Taxes were cut to "defund" government in order to "starve the beast." The strategy was create huge deficits so the public would later demand cuts in government benefits. In the meantime the deficits would be used as an excuse to cut government oversight, inspections and enforcement of rules restricting the activities of big corporations. But all they did was create huge deficit that added up to massive debt.
Katrina was the first clear, public demonstration of the governing offered by conservatives. When they talked about replacing progressive ideas of "we're in this together" and "watching out for each other" with "personal responsibility" they meant it. And the country saw what that meant to real people in real trouble.
More recently we have been hearing about disaster after disaster and catastrophe after catastrophe, all caused by businesses running out of control, aided by conservative government that relaxed or just stopped enforcing regulations and laws. Each catastrophe is beyond the scope or willingness of private businesses to repair, requiring public intervention, at great cost. (But never any suggestion of "clawback" - or getting back the profits that were made while creating the catastrophe.)
We all certainly know about the Wall Street financial crisis caused by the big banks and insurance giants. We heard about the SEC ignoring warnings about Bernie Madoff and Goldman Sachs and all the others. We've seen hearings about the things that WaMu was doing, and loans going to people who couldn't read, and brokers making up incomes on "liar loans" and ratings agencies giving top ratings to "designed to fail" bond deals that investment banks and hedge funds had put together so they could make huge "swap" bets against them when the loans went under... The government, under control of "free market" conservatives looked the other way the whole time.
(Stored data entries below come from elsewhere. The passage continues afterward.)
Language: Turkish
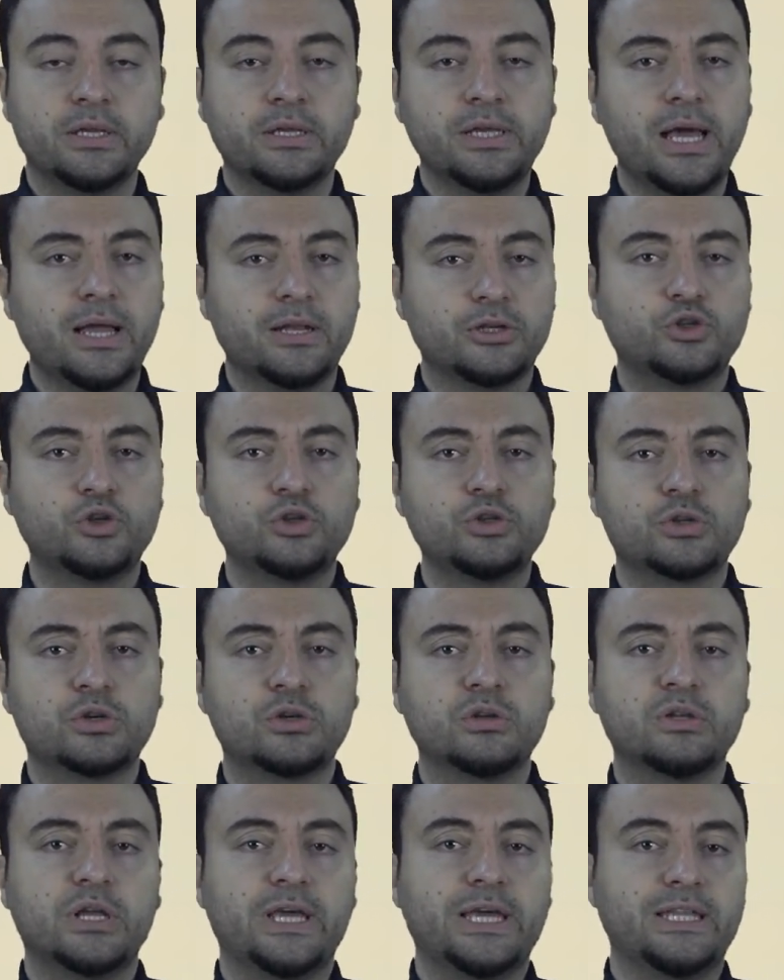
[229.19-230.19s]
Yani
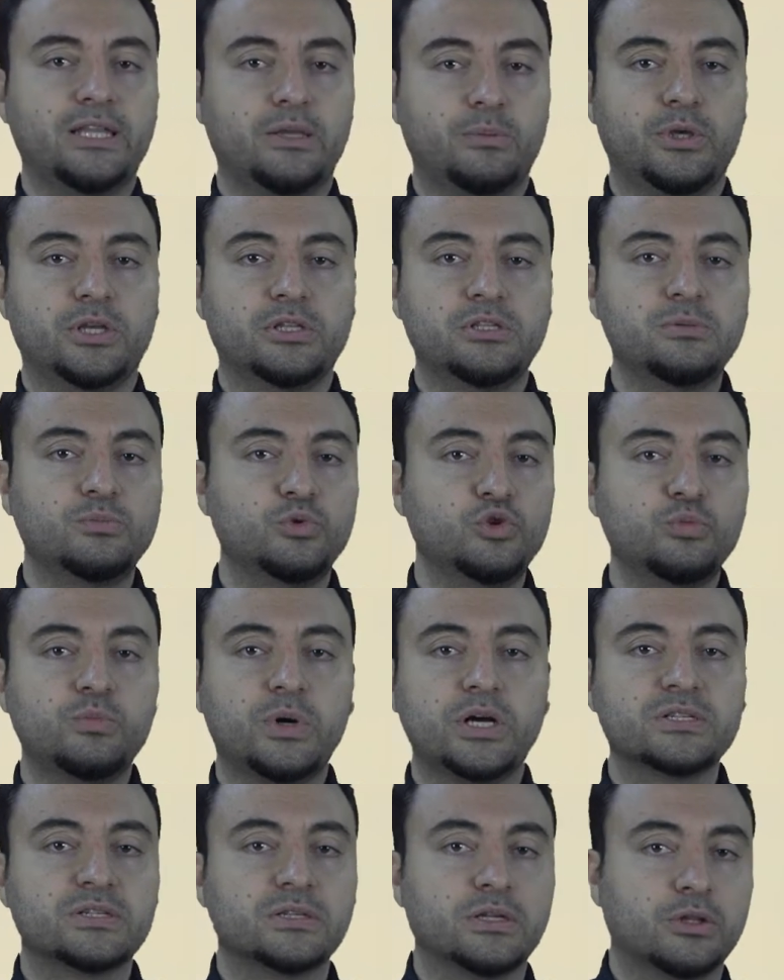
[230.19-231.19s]
çocuk edebiyatı bunu
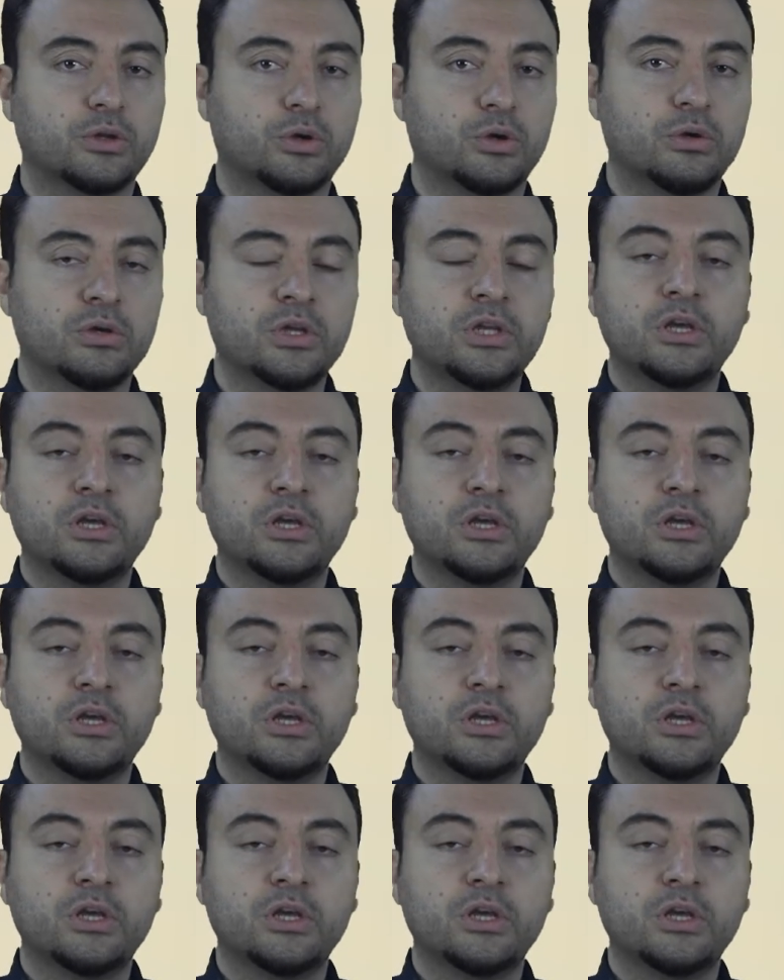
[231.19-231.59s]
baz alıyor.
They brought down the economy of the whole world, requiring government bailouts that added up to more money that has been spent by our government in the history of the country. And now they are fighting tooth and nail to keep We, the People from passing financial reforms to bring Wall Street back under control.
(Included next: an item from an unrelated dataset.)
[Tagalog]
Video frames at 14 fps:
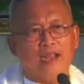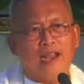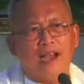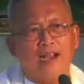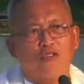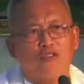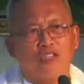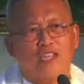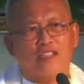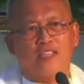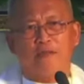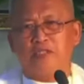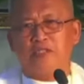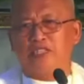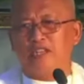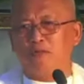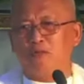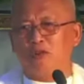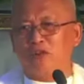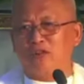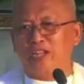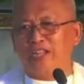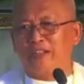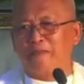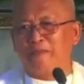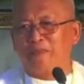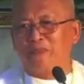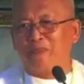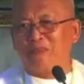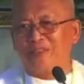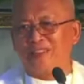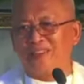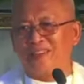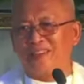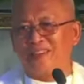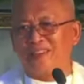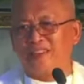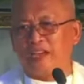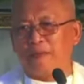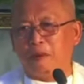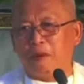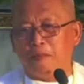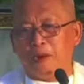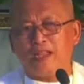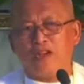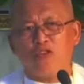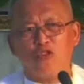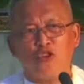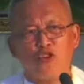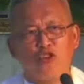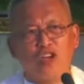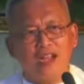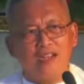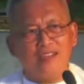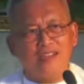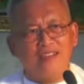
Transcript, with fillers: galagot kas MCWD kay pabayron gyud ka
Just recently there was the West Virginia mining disaster caused by deregulation, sweet deals between the company and regulators and lack of enforcement. The CEO of the Massey Energy had literally bought himself a judge, who then voted in favor of Massey Energy. Corrupted absolutely, 29 dead later.
And now, the huge, huge catastrophe in the Gulf.
This is the Reagan Revolution coming home to roost....
Although George W. Bush was a far more conservative and confrontational president than was Ronald W. Reagan, the undermining of American society, including the diminution of the middle class, either began or was given its biggest boost under the 40th President. Two-thirds of the most far-reaching social safety net (Medicaid, Medicare, Social Security), federal aid to education, and application of federal power in the cause of civil rights should be attributed to Lyndon Johnson. And Rachel Maddow believes an astonishingly weak health care bill, a trimmed stimulus bill that has helped bring unemployment down to 9.7%, a reshuffling of the Minerals Management Service after the greatest environmental disaster in American history, and a feeble financial services reform bill (not yet passed by Congress) are evidence of "nothing this big happening since FDR."
If this were FOX News reporting on a Republican president, it at least would be understandable. But from Rachel Maddow, it was surprising, disappointing, and remarkably lacking in perspective.